Recovering from nonspecific low back pain despair: Ultrasound-guided intervention in iliolumbar syndrome

Bibhu K Nayak 1, Dharmendra K Singh 1,, Nishith Kumar 1, Binita Jaiswal 2
PMCID: PMC7954157  PMID: 33737773

Abstract

Background:

Iliolumbar syndrome is a frequent cause of chronic nonspecific low back pain. The cornerstone of its treatment lies upon the specific diagnosis of the iliolumbar syndrome. The ultrasound guided interventions have the potential for the specific diagnosis and treatment of the iliolumbar syndrome.

Objective:

To assess the role of ultrasound-guided intervention for the diagnosis and treatment of the iliolumbar syndrome.

Materials and Methods:

The study comprised of fifty-seven patients of nonspecific low back pain with the clinically suspected iliolumbar syndrome. Two-staged ultrasound-guided interventions were performed: Primary diagnostic and secondary therapeutic interventions. Favorable response after the injection of local anesthetic agent in iliolumbar ligament (defined as VAS score to ≥3) was classified as confirmed Ilio-lumbar syndrome. Clinico radiological efficacy after platelet-rich plasma (PRP) injection in confirmed iliolumbar syndrome patients was done.

Results:

Out of 57 patients, 45 (78.95%) were diagnosed with confirmed Iliolumbar syndrome after primary diagnostic intervention. The mean value of VAS at presentation was 8.02 ± 0.72 which was decreased to 3.16 ± 1.63; P < 0.0001. All 45 patients underwent PRP injection in iliolumbar ligament and 42 patients (93.33%) showed reduction in mean VAS score from 8 ± 0.67 (at presentation) to 0.89 ± 1.23 after 6 weeks follow up; P < 0.0001. Iliolumbar ligament thickness was decreased from the day of presentation (2.66 ± 0.22) to 6 weeks after therapeutic intervention (0.91 ± 0.42); P < 0.0001.

Conclusion:

The ultrasound guided diagnostic and therapeutic intervention were found to result in a specific diagnosis and remarkable recovery in the iliolumbar syndrome group of nonspecific low back pain patients.

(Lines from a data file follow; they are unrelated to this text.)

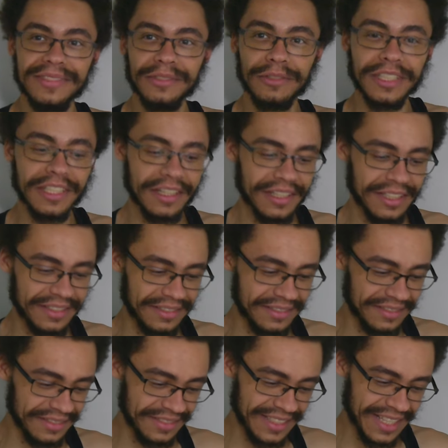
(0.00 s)
It's
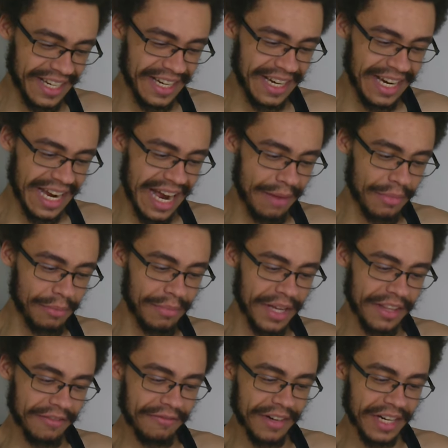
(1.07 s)
redundant. I'm a
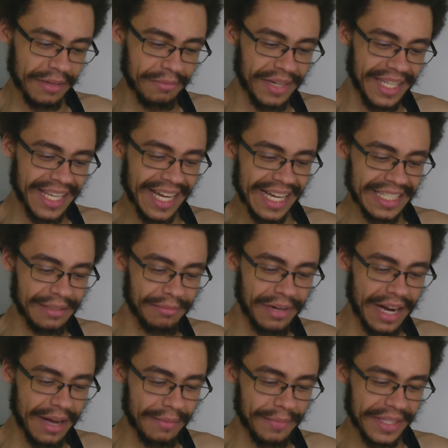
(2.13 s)
motherfucker, but they
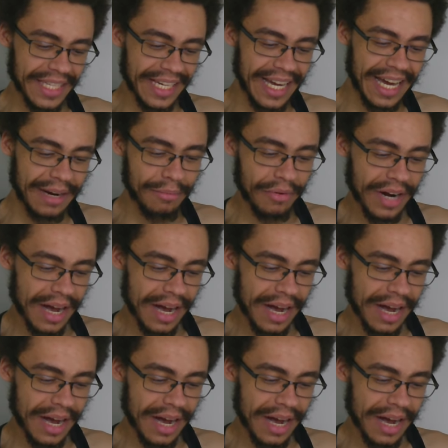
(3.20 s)
got a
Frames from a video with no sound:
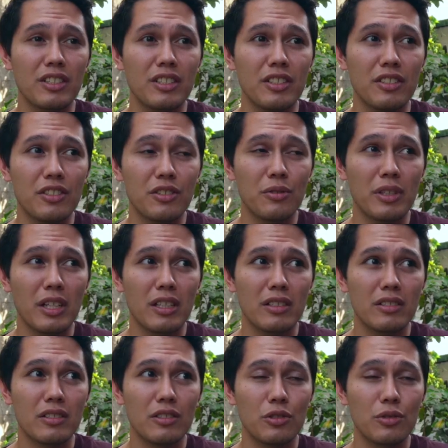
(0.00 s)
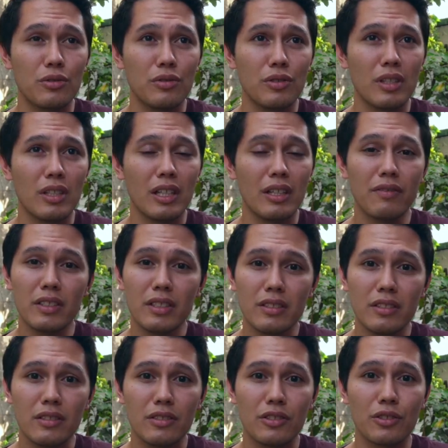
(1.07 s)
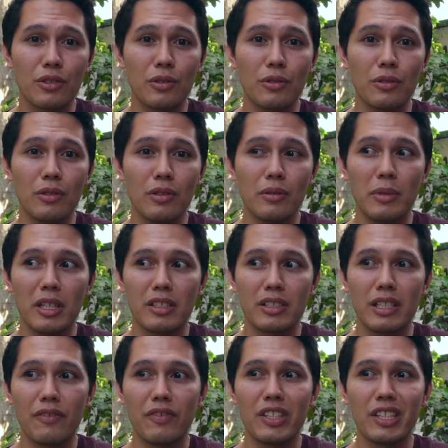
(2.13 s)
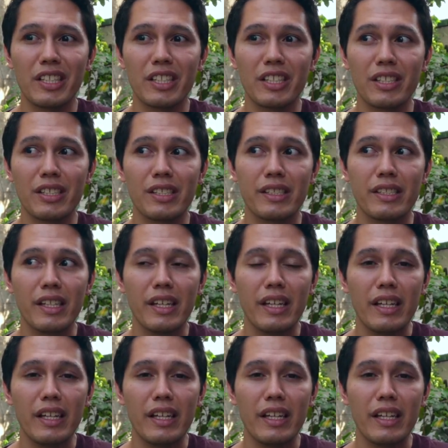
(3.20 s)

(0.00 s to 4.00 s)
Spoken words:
since 2011, so about 7 years.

Keywords: Iliolumbar syndrome, nonspecific low back pain, ultrasound-guided local anesthetic injection, ultrasound-guided intervention, ultrasound-guided platelet-rich plasma injection

Introduction

Low back pain (LBP), a chronic debilitating condition, is one of the most common causes of disability and absence from work as well as one of the major reasons for physician visits.[1,2,3] Most cases of LBP fall into the category of nonspecific LBP for which no specific pathology can be detected on radiograph or cross-sectional imaging investigations. About half of these patients of nonspecific LBP have a clinical picture characterized by symptoms and signs localized to either iliac crest which is termed as iliolumbar syndrome.[4] Repetitive occupational microtrauma, acute strain, and/or poor posture have been postulated as possible etiologies for chronic iliolumbar syndrome.[5]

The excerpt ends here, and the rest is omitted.